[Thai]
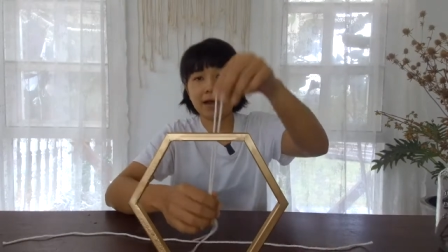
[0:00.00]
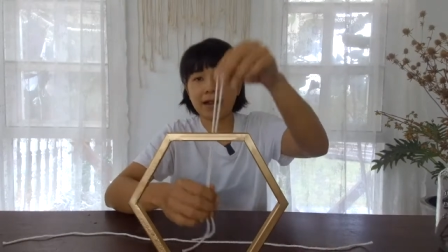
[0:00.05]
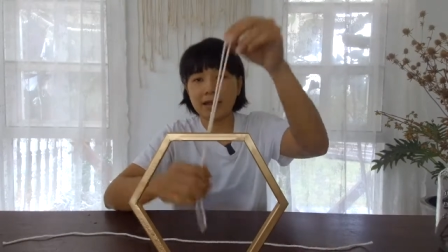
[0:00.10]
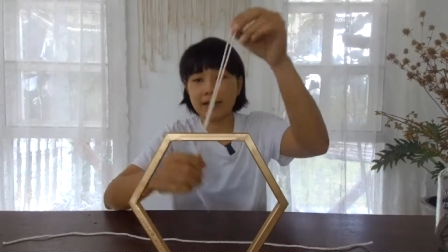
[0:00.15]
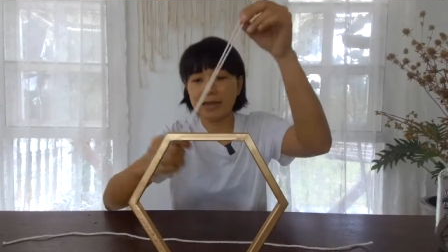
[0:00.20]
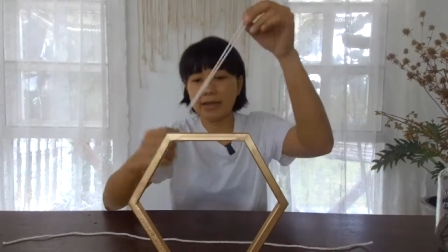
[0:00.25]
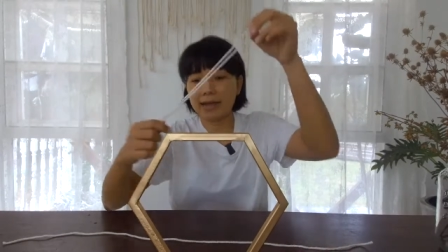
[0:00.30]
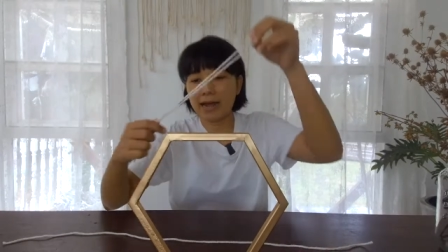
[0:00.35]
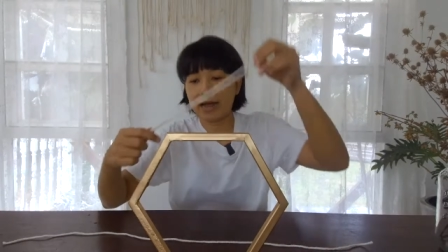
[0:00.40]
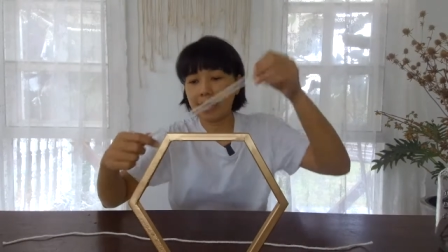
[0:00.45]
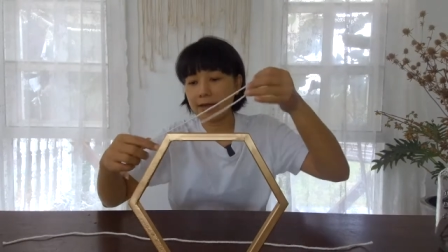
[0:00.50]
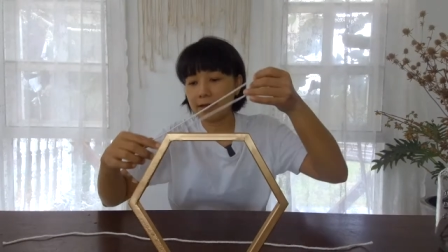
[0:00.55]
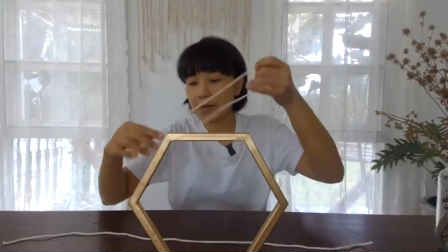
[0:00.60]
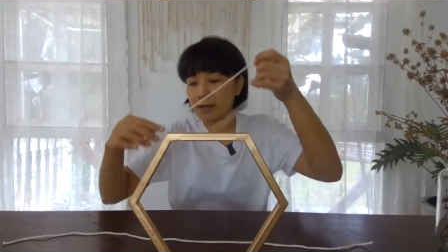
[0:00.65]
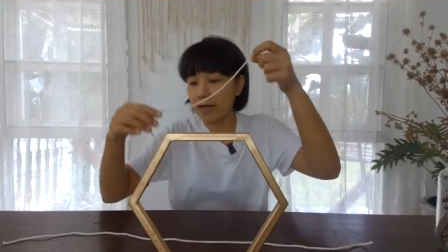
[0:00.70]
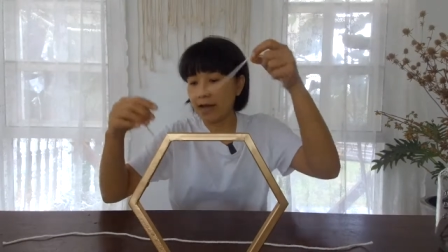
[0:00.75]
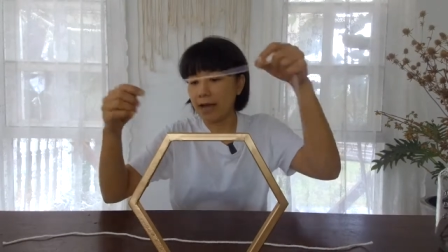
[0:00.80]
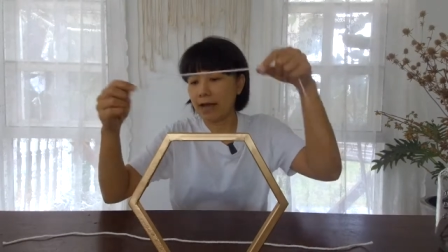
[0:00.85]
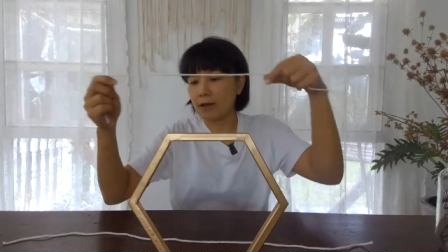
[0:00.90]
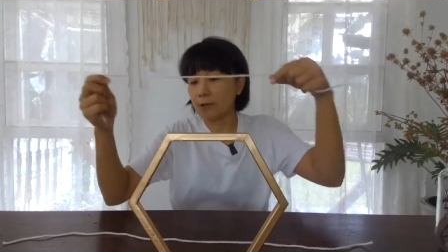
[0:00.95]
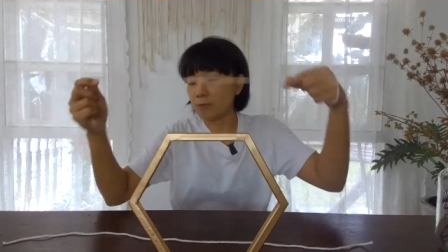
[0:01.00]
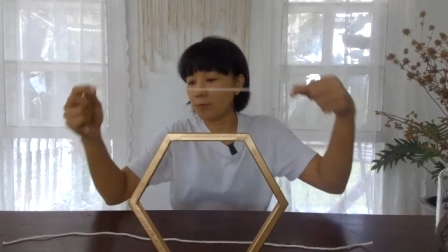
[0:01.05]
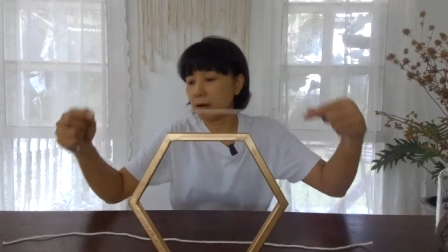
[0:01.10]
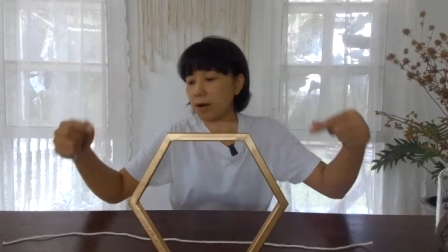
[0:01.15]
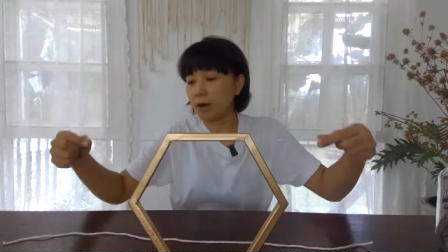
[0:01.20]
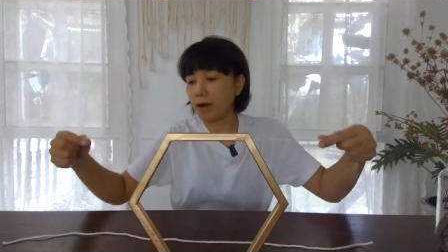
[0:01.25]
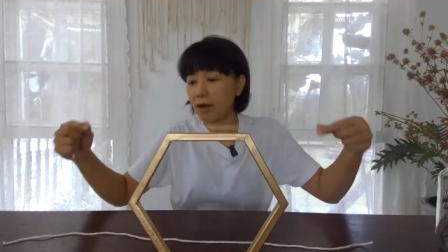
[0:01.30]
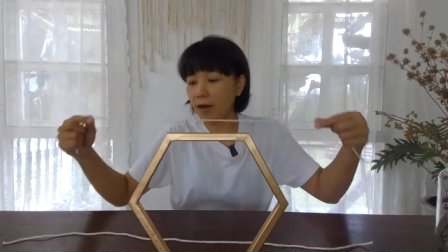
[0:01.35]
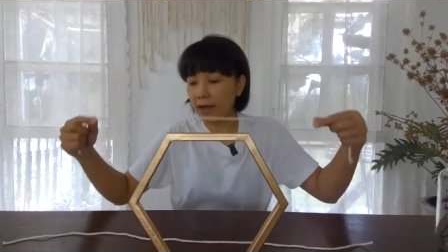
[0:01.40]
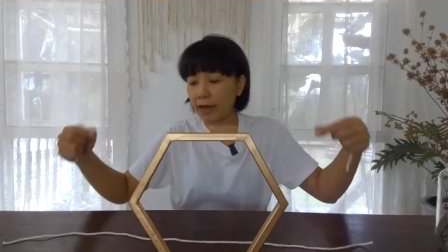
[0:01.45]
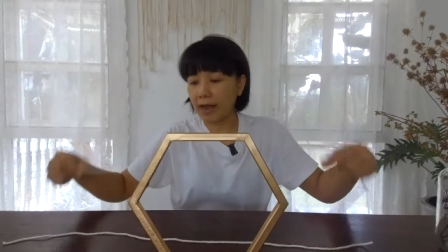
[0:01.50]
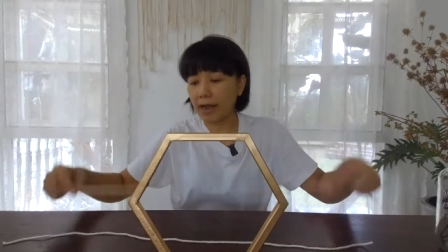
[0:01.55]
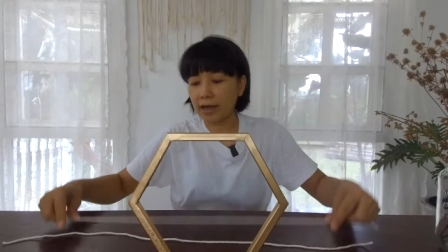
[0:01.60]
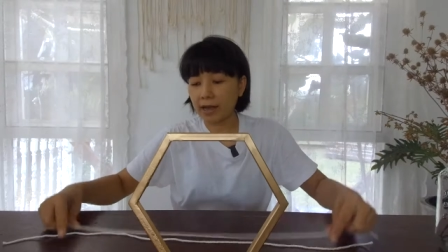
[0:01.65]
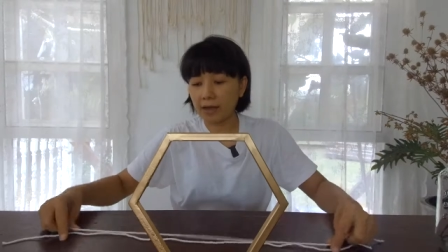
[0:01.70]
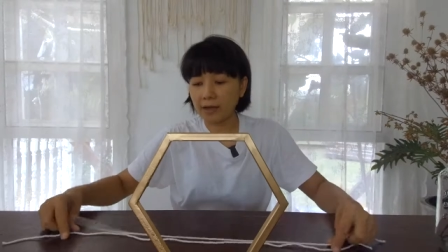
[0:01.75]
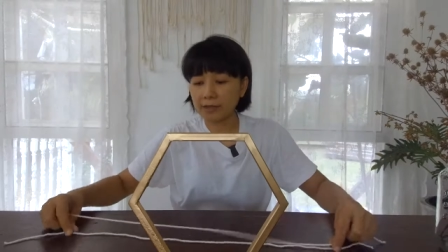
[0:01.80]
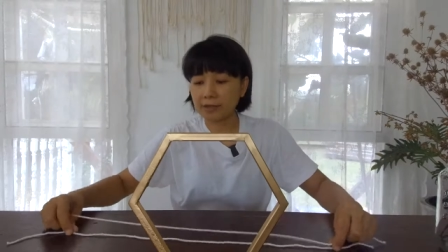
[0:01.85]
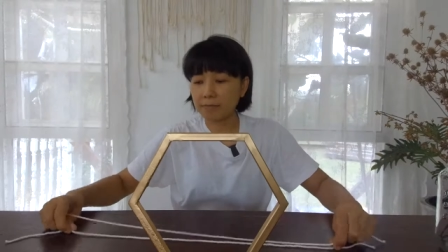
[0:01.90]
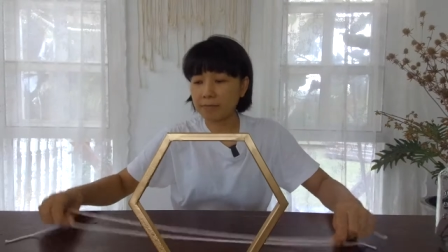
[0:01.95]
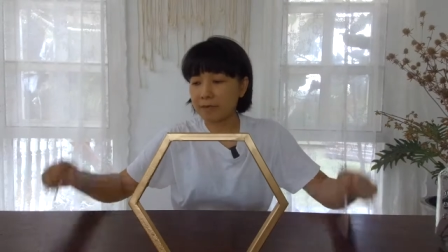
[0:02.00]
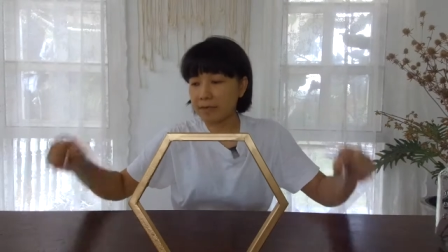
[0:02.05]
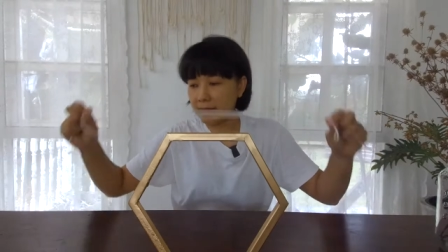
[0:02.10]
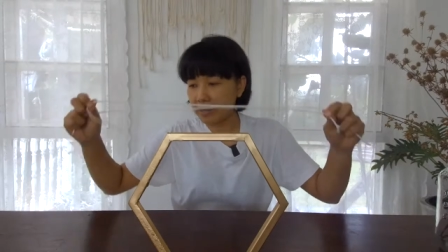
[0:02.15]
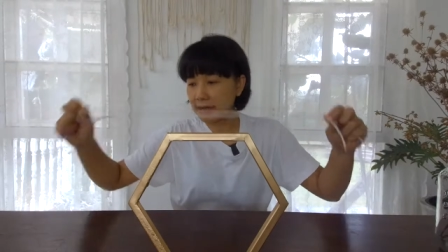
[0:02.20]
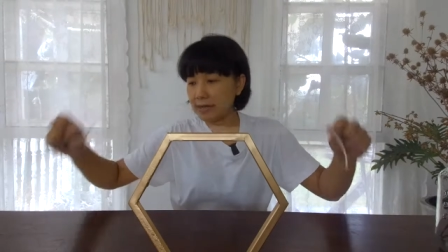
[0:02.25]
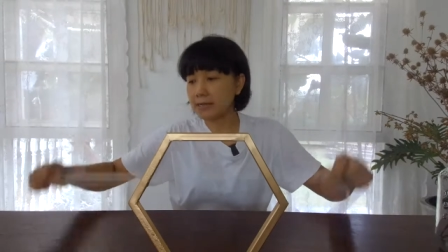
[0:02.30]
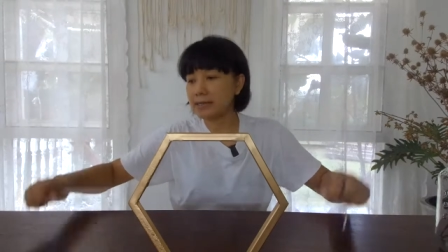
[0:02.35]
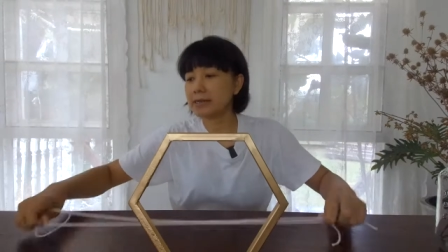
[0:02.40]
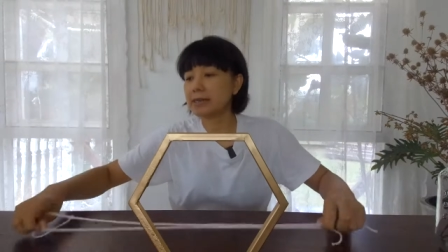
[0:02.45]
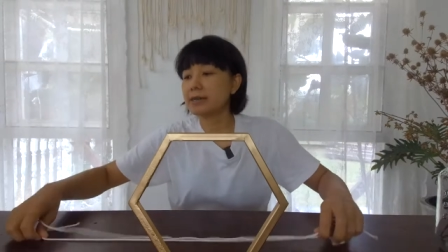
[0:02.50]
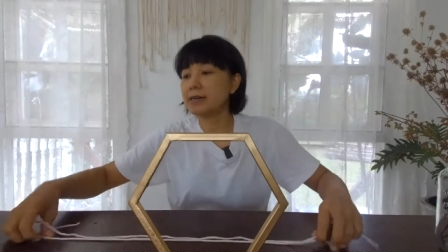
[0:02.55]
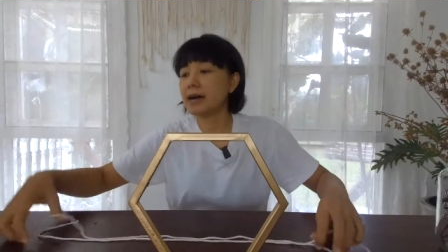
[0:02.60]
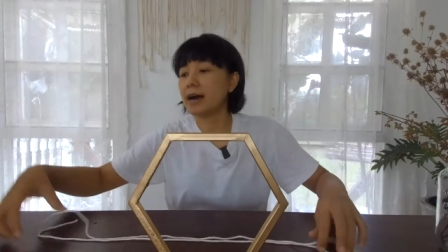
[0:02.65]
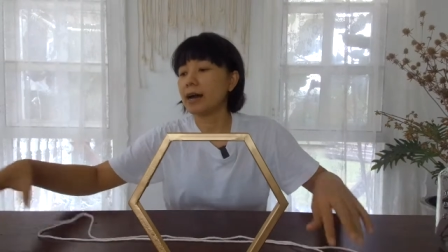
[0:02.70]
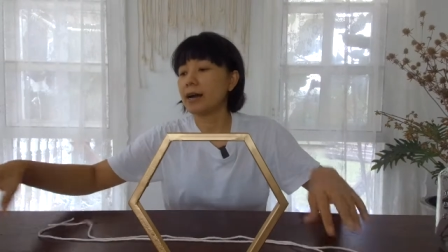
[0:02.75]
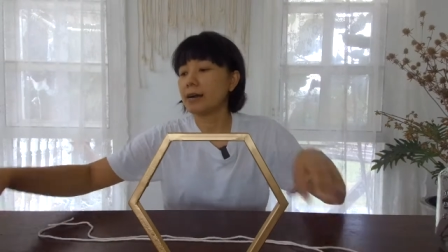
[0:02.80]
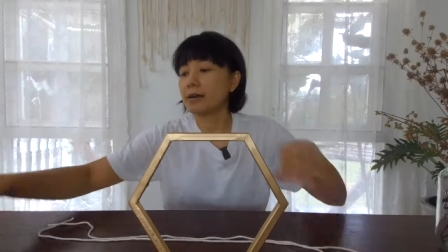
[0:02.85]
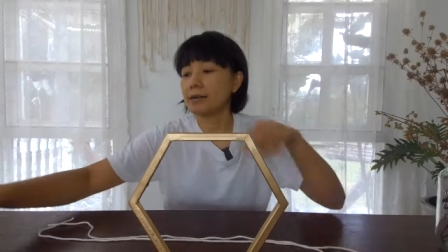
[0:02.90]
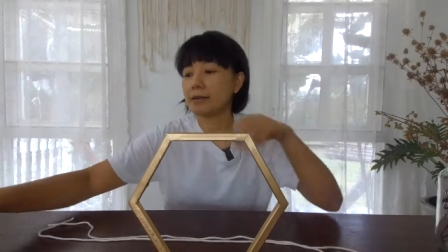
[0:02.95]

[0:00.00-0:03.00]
มาณนี้นะอุปกรณ์นะก็จะมีเชือก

_Activity_: The pictures stay out of the copy. Set down the entries above precisely.

_Your solution_:
[Thai]
[0:00.00]
[0:00.05]
[0:00.10]
[0:00.15]
[0:00.20]
[0:00.25]
[0:00.30]
[0:00.35]
[0:00.40]
[0:00.45]
[0:00.50]
[0:00.55]
[0:00.60]
[0:00.65]
[0:00.70]
[0:00.75]
[0:00.80]
[0:00.85]
[0:00.90]
[0:00.95]
[0:01.00]
[0:01.05]
[0:01.10]
[0:01.15]
[0:01.20]
[0:01.25]
[0:01.30]
[0:01.35]
[0:01.40]
[0:01.45]
[0:01.50]
[0:01.55]
[0:01.60]
[0:01.65]
[0:01.70]
[0:01.75]
[0:01.80]
[0:01.85]
[0:01.90]
[0:01.95]
[0:02.00]
[0:02.05]
[0:02.10]
[0:02.15]
[0:02.20]
[0:02.25]
[0:02.30]
[0:02.35]
[0:02.40]
[0:02.45]
[0:02.50]
[0:02.55]
[0:02.60]
[0:02.65]
[0:02.70]
[0:02.75]
[0:02.80]
[0:02.85]
[0:02.90]
[0:02.95]

[0:00.00-0:03.00]
มาณนี้นะอุปกรณ์นะก็จะมีเชือก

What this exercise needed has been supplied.